Firstly, it is crucial to understand that the informal economy is heterogeneous. That means it includes workers in many different sectors, income levels, occupations, and employment status. Thus, from the perspective of social protection, it is important to acknowledge the difference between covering self-employed informal workers and wage-employed informal workers. While the former are not in an employment relationship and may face additional barriers to access as a result, the latter are in an informal employment relationship in either the formal sector, the informal sector, or in households (such as domestic workers). Therefore, the legal, financing and policy frameworks that aim to expand coverage have to consider the wide variety of workers who are being covered.

Secondly, the informal economy, like the formal economy, is characterised by gender segmentation. Globally, most informal workers are men. However, women are over-represented in forms of informal employment, such as self-employed own-account work, subcontracted outwork, and contributing family work, which carry a higher risk of poverty. Moreover, even when doing the same type of work, women tend to earn merely three-quarters of the earnings of men. This segmentation is a result of multiple forces – gendered social and legal norms, responsibility for unpaid care work, women’s lower bargaining power and so on. Hence, social protection programmes should aspire to challenge women’s unequal position within the labour market.

Finally, informal workers are increasingly organised and can represent themselves at the policy table. Global networks such as the International Domestic Workers Federation, HomeNet International, StreetNet International and the Global Alliance of Waste Pickers are organising and building the capacity of informal workers so that they can represent themselves in dialogue and consultation processes. Social protection policymakers should be aware of these organisations and seek to include them at all stages of policy development and implementation.

Pushing Forward the Extension Agenda: How to Ensure Inclusion of the Most Vulnerable within the Informal Economy

How to adequately finance the extension of social protection to the most marginalised workers remains without doubt the most critical challenge within this process. While it is true that there are informal workers who can financially support their protection through insurance schemes, the more vulnerable workers are those less likely to have the additional income to spare.

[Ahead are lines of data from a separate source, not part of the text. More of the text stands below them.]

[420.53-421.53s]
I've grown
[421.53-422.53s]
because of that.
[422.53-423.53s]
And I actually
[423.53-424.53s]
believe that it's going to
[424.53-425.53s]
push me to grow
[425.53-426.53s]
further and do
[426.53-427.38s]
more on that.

Finding the budget for this in the context of deepening fiscal consolidation is not easy, but a variety of innovations are being suggested, for instance, the use of climate financing. Additional sources of financing can be found by gathering contributions from digital platforms, lead firms, and others who profit from the work of informal workers.

Moreover, it is vital to integrate social assistance and work-related social insurance schemes, that allow improved access for vulnerable workers to benefits which workers prioritise. Such design considerations are particularly important for catering to the needs of women workers who face specific life cycle risks. Maternity benefits, for example, are often located within social insurance schemes – rather than social assistance which tends to prioritise child benefits. However, poorer women workers are not always able to afford contributions. This results in excluding them from basic worker’s rights. Uruguay’s social monotax scheme – a simplified tax and social security scheme for self-employed workers – is a programme which incorporates a maternity benefit and a subsidy to facilitate access. Interestingly, the majority of the scheme’s members are women.

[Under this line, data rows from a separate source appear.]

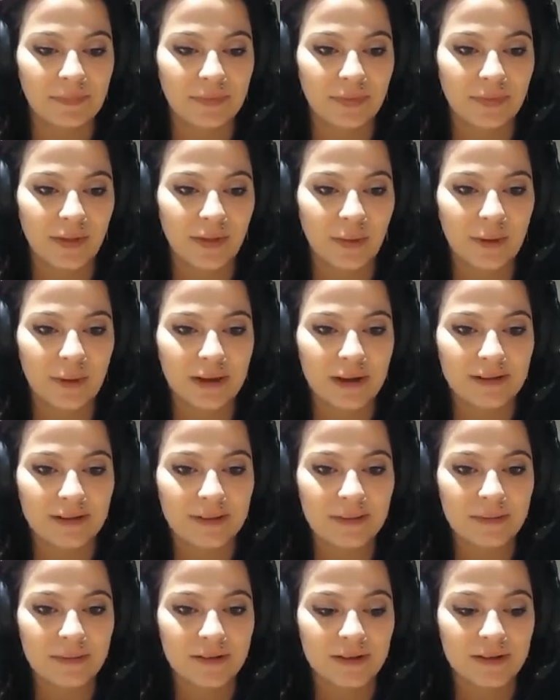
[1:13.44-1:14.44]
Whereas
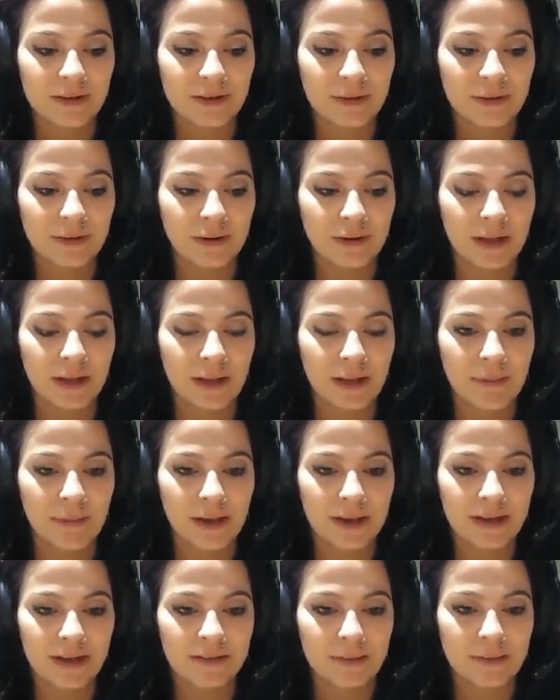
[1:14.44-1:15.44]
Sims 2, like my
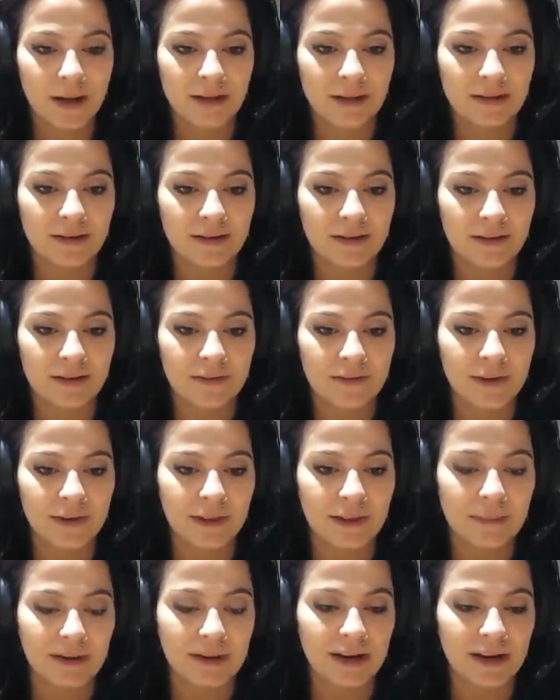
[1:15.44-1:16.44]
custom content is very
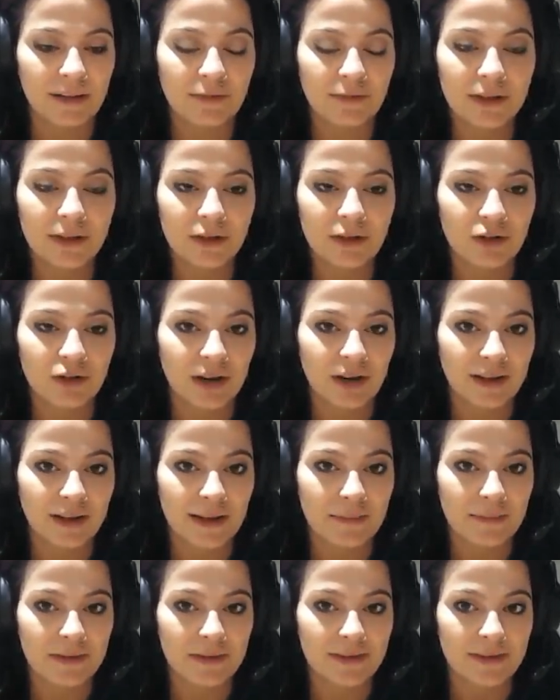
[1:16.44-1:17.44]
limited. I'm really trying to
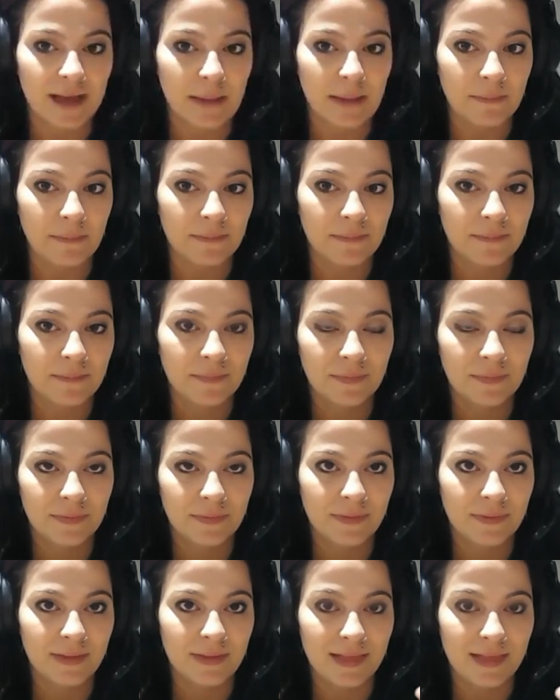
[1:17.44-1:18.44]
keep this game
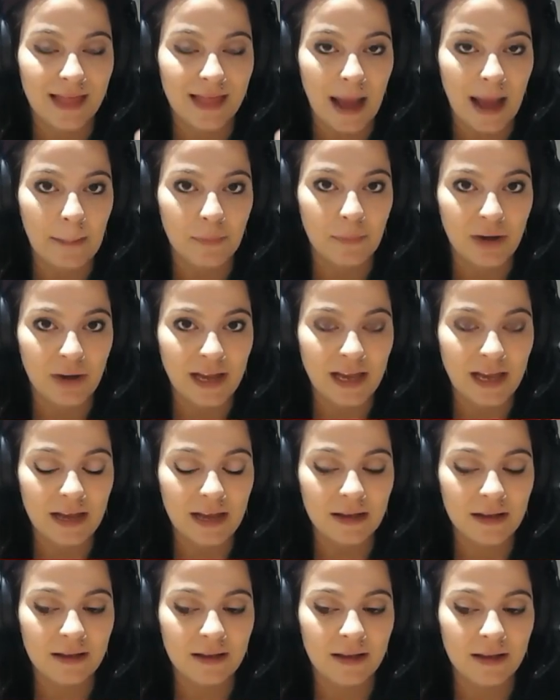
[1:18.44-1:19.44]
not breaking
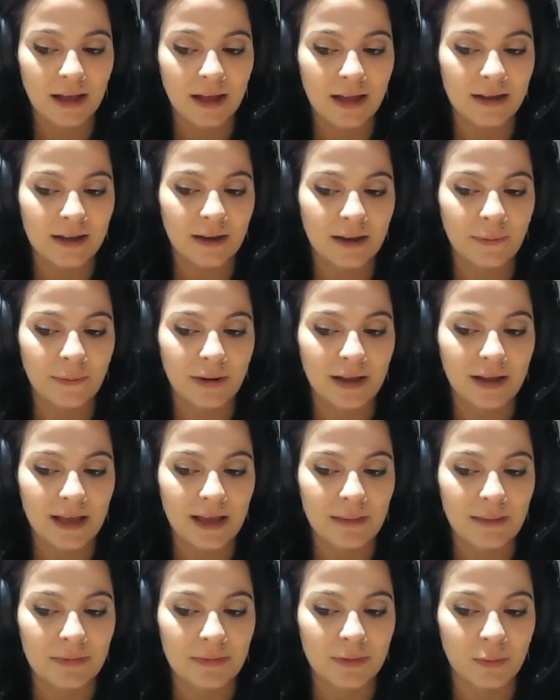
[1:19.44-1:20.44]
and I want to
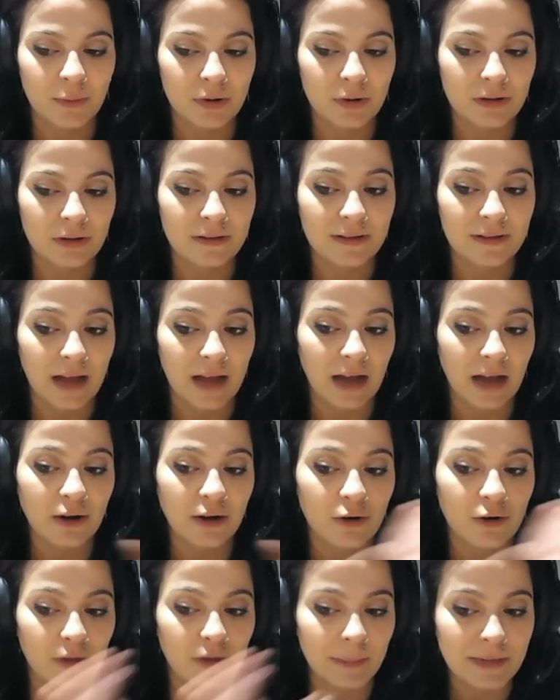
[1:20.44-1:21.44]
keep the world not
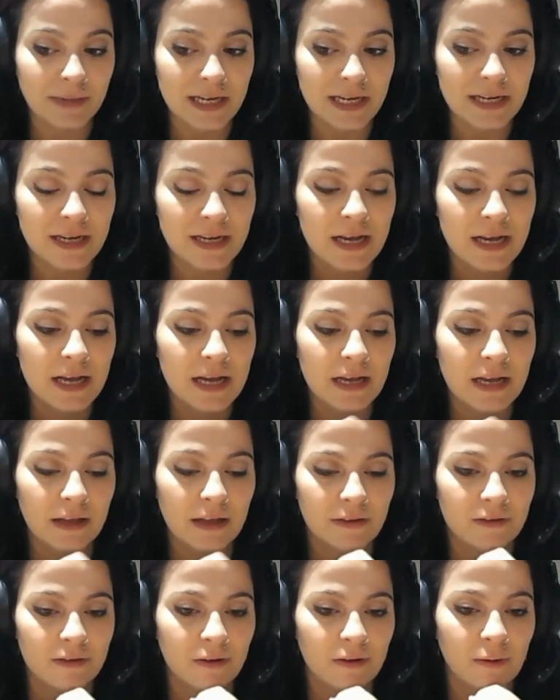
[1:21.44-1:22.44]
corrupted.
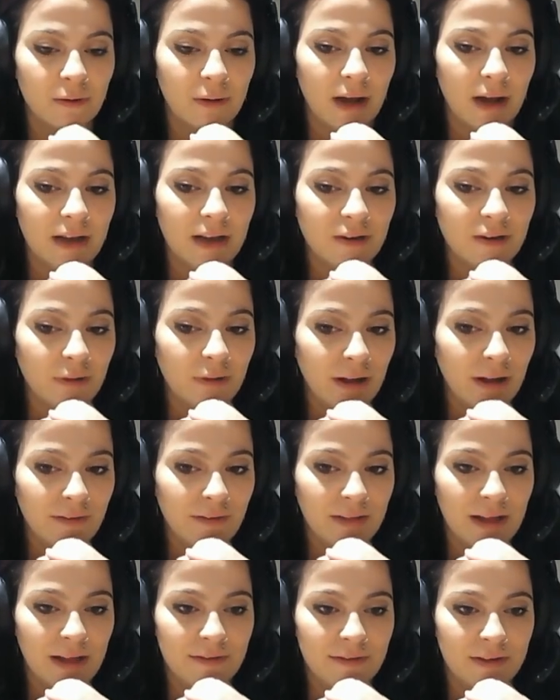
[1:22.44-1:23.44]
So I don't have a
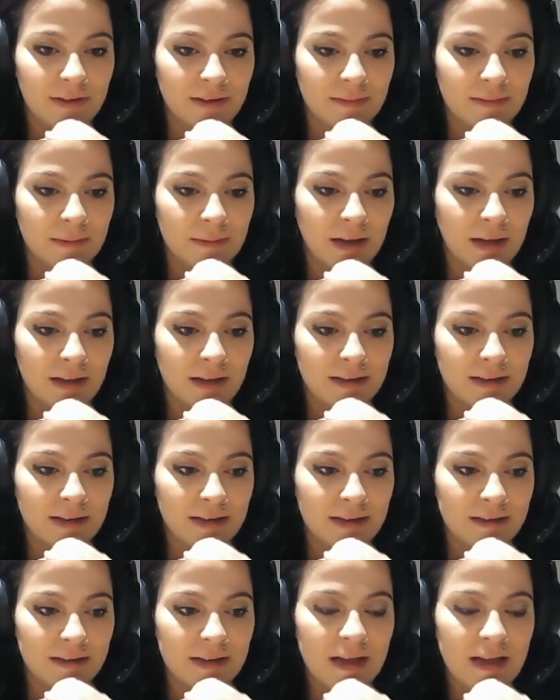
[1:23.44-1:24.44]
lot of custom
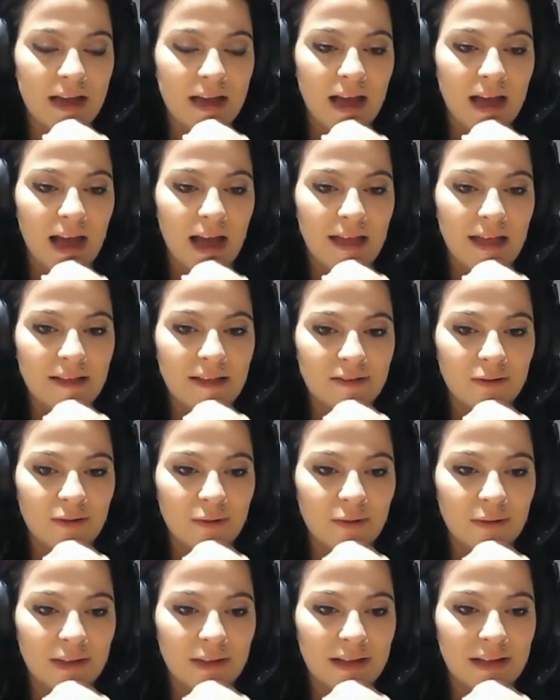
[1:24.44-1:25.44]
content and there's
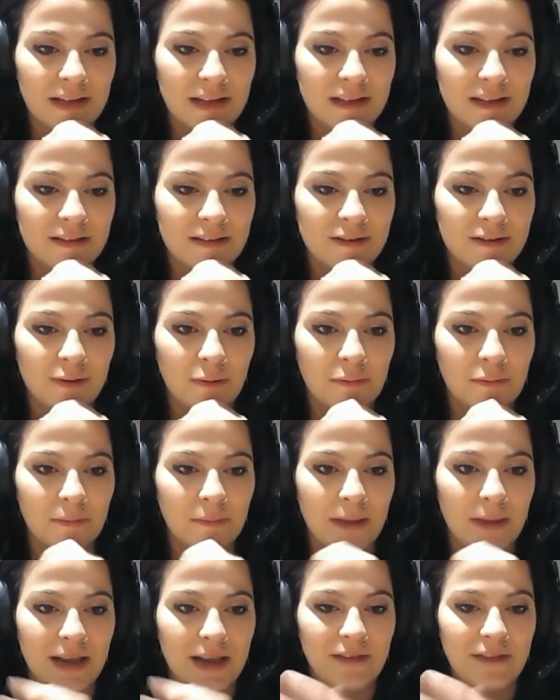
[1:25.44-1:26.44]
only so
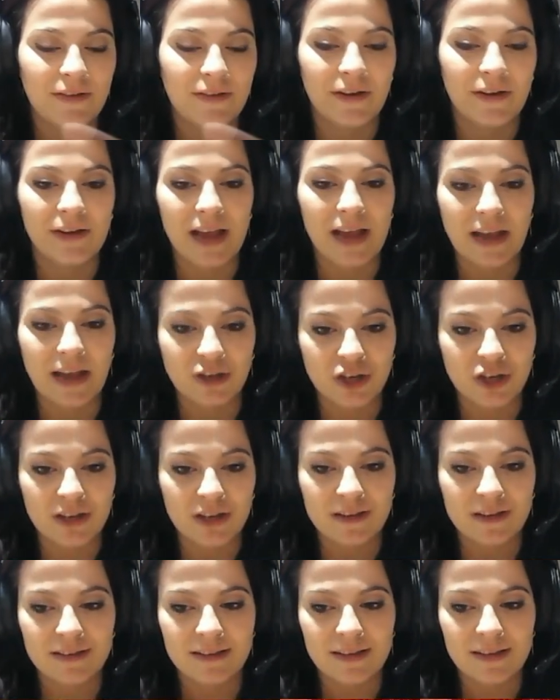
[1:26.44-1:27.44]
many
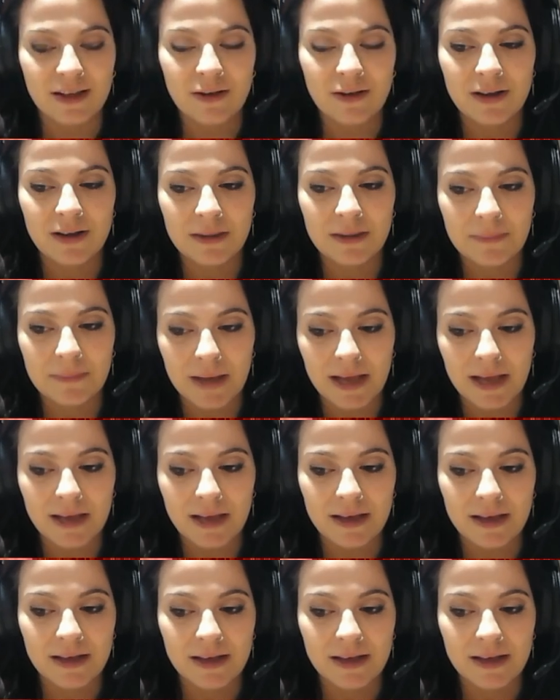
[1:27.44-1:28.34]
variations that you can make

Finally, and most importantly, workers need to trust such social protection schemes, especially if they are asked to contribute financially. Without the trust that their contributions are being well looked after, will be paid out timeously, and will be adequate for their needs, workers are unlikely to participate. This is a challenge that links not only to both the financing and design questions but also relates to the very real need to ensure that workers are represented and able to adequately participate throughout the scheme’s development and implementation. As the members of StreetNet International put it: “Nothing for us, without us.”